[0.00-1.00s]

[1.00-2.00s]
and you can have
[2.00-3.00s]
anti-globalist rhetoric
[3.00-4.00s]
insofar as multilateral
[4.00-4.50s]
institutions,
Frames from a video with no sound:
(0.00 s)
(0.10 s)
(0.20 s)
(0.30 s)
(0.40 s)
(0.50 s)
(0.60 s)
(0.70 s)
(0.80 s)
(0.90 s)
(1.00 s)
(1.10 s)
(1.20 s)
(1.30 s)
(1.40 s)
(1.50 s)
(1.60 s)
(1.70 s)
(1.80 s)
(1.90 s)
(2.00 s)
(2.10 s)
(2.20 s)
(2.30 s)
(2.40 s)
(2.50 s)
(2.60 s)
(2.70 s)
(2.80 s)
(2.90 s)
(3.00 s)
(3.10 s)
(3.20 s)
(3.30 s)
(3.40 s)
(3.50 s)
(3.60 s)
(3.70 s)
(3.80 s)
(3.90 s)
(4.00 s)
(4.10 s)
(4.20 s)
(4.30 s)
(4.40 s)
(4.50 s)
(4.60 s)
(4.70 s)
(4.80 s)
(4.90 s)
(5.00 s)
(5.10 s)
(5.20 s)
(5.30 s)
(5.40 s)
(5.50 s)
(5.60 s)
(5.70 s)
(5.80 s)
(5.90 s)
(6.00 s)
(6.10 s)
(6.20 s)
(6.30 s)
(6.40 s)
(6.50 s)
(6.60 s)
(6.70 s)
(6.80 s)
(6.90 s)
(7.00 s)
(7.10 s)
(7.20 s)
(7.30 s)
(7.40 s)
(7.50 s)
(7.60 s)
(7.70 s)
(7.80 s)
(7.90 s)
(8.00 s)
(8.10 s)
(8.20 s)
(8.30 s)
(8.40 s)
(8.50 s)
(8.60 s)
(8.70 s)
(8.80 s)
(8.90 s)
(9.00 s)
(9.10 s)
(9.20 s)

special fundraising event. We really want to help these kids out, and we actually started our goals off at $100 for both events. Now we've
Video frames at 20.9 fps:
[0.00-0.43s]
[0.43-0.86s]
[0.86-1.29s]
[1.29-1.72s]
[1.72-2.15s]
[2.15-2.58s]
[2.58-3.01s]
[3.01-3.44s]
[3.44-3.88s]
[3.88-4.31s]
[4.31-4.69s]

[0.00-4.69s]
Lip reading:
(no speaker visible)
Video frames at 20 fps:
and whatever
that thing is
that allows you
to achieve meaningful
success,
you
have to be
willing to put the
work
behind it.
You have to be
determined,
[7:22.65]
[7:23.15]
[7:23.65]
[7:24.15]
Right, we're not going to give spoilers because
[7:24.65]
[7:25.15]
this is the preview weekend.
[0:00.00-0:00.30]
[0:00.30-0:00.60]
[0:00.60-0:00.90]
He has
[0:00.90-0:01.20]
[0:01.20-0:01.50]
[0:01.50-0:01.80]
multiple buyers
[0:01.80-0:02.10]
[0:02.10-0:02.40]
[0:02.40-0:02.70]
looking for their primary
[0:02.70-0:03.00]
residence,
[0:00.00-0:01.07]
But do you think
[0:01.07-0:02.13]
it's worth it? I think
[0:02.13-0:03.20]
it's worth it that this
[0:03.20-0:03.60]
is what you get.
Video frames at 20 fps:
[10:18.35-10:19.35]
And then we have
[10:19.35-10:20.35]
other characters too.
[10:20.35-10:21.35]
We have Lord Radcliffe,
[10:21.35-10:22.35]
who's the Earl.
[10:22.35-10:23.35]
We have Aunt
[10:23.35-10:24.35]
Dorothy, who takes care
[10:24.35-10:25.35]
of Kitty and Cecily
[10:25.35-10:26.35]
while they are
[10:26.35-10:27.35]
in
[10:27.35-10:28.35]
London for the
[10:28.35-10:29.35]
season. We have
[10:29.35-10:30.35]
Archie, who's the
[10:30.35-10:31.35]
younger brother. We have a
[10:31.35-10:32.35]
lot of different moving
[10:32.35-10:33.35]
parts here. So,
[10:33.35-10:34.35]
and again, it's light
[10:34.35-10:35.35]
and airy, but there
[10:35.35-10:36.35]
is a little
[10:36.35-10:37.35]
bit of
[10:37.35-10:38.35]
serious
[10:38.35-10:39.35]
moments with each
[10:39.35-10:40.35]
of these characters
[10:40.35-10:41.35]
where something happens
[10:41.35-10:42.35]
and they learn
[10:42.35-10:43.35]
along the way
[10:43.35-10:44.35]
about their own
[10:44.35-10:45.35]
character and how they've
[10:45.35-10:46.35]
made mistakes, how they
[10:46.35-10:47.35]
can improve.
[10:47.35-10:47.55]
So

● **Activity**
From first line to last, transcribe the material exactly.

● **Completed exercise**
[0.00-1.00s]

[1.00-2.00s]
and you can have
[2.00-3.00s]
anti-globalist rhetoric
[3.00-4.00s]
insofar as multilateral
[4.00-4.50s]
institutions,
Frames from a video with no sound:
(0.00 s)
(0.10 s)
(0.20 s)
(0.30 s)
(0.40 s)
(0.50 s)
(0.60 s)
(0.70 s)
(0.80 s)
(0.90 s)
(1.00 s)
(1.10 s)
(1.20 s)
(1.30 s)
(1.40 s)
(1.50 s)
(1.60 s)
(1.70 s)
(1.80 s)
(1.90 s)
(2.00 s)
(2.10 s)
(2.20 s)
(2.30 s)
(2.40 s)
(2.50 s)
(2.60 s)
(2.70 s)
(2.80 s)
(2.90 s)
(3.00 s)
(3.10 s)
(3.20 s)
(3.30 s)
(3.40 s)
(3.50 s)
(3.60 s)
(3.70 s)
(3.80 s)
(3.90 s)
(4.00 s)
(4.10 s)
(4.20 s)
(4.30 s)
(4.40 s)
(4.50 s)
(4.60 s)
(4.70 s)
(4.80 s)
(4.90 s)
(5.00 s)
(5.10 s)
(5.20 s)
(5.30 s)
(5.40 s)
(5.50 s)
(5.60 s)
(5.70 s)
(5.80 s)
(5.90 s)
(6.00 s)
(6.10 s)
(6.20 s)
(6.30 s)
(6.40 s)
(6.50 s)
(6.60 s)
(6.70 s)
(6.80 s)
(6.90 s)
(7.00 s)
(7.10 s)
(7.20 s)
(7.30 s)
(7.40 s)
(7.50 s)
(7.60 s)
(7.70 s)
(7.80 s)
(7.90 s)
(8.00 s)
(8.10 s)
(8.20 s)
(8.30 s)
(8.40 s)
(8.50 s)
(8.60 s)
(8.70 s)
(8.80 s)
(8.90 s)
(9.00 s)
(9.10 s)
(9.20 s)

special fundraising event. We really want to help these kids out, and we actually started our goals off at $100 for both events. Now we've
Video frames at 20.9 fps:
[0.00-0.43s]
[0.43-0.86s]
[0.86-1.29s]
[1.29-1.72s]
[1.72-2.15s]
[2.15-2.58s]
[2.58-3.01s]
[3.01-3.44s]
[3.44-3.88s]
[3.88-4.31s]
[4.31-4.69s]

[0.00-4.69s]
Lip reading:
(no speaker visible)
Video frames at 20 fps:
and whatever
that thing is
that allows you
to achieve meaningful
success,
you
have to be
willing to put the
work
behind it.
You have to be
determined,
[7:22.65]
[7:23.15]
[7:23.65]
[7:24.15]
Right, we're not going to give spoilers because
[7:24.65]
[7:25.15]
this is the preview weekend.
[0:00.00-0:00.30]
[0:00.30-0:00.60]
[0:00.60-0:00.90]
He has
[0:00.90-0:01.20]
[0:01.20-0:01.50]
[0:01.50-0:01.80]
multiple buyers
[0:01.80-0:02.10]
[0:02.10-0:02.40]
[0:02.40-0:02.70]
looking for their primary
[0:02.70-0:03.00]
residence,
[0:00.00-0:01.07]
But do you think
[0:01.07-0:02.13]
it's worth it? I think
[0:02.13-0:03.20]
it's worth it that this
[0:03.20-0:03.60]
is what you get.
Video frames at 20 fps:
[10:18.35-10:19.35]
And then we have
[10:19.35-10:20.35]
other characters too.
[10:20.35-10:21.35]
We have Lord Radcliffe,
[10:21.35-10:22.35]
who's the Earl.
[10:22.35-10:23.35]
We have Aunt
[10:23.35-10:24.35]
Dorothy, who takes care
[10:24.35-10:25.35]
of Kitty and Cecily
[10:25.35-10:26.35]
while they are
[10:26.35-10:27.35]
in
[10:27.35-10:28.35]
London for the
[10:28.35-10:29.35]
season. We have
[10:29.35-10:30.35]
Archie, who's the
[10:30.35-10:31.35]
younger brother. We have a
[10:31.35-10:32.35]
lot of different moving
[10:32.35-10:33.35]
parts here. So,
[10:33.35-10:34.35]
and again, it's light
[10:34.35-10:35.35]
and airy, but there
[10:35.35-10:36.35]
is a little
[10:36.35-10:37.35]
bit of
[10:37.35-10:38.35]
serious
[10:38.35-10:39.35]
moments with each
[10:39.35-10:40.35]
of these characters
[10:40.35-10:41.35]
where something happens
[10:41.35-10:42.35]
and they learn
[10:42.35-10:43.35]
along the way
[10:43.35-10:44.35]
about their own
[10:44.35-10:45.35]
character and how they've
[10:45.35-10:46.35]
made mistakes, how they
[10:46.35-10:47.35]
can improve.
[10:47.35-10:47.55]
So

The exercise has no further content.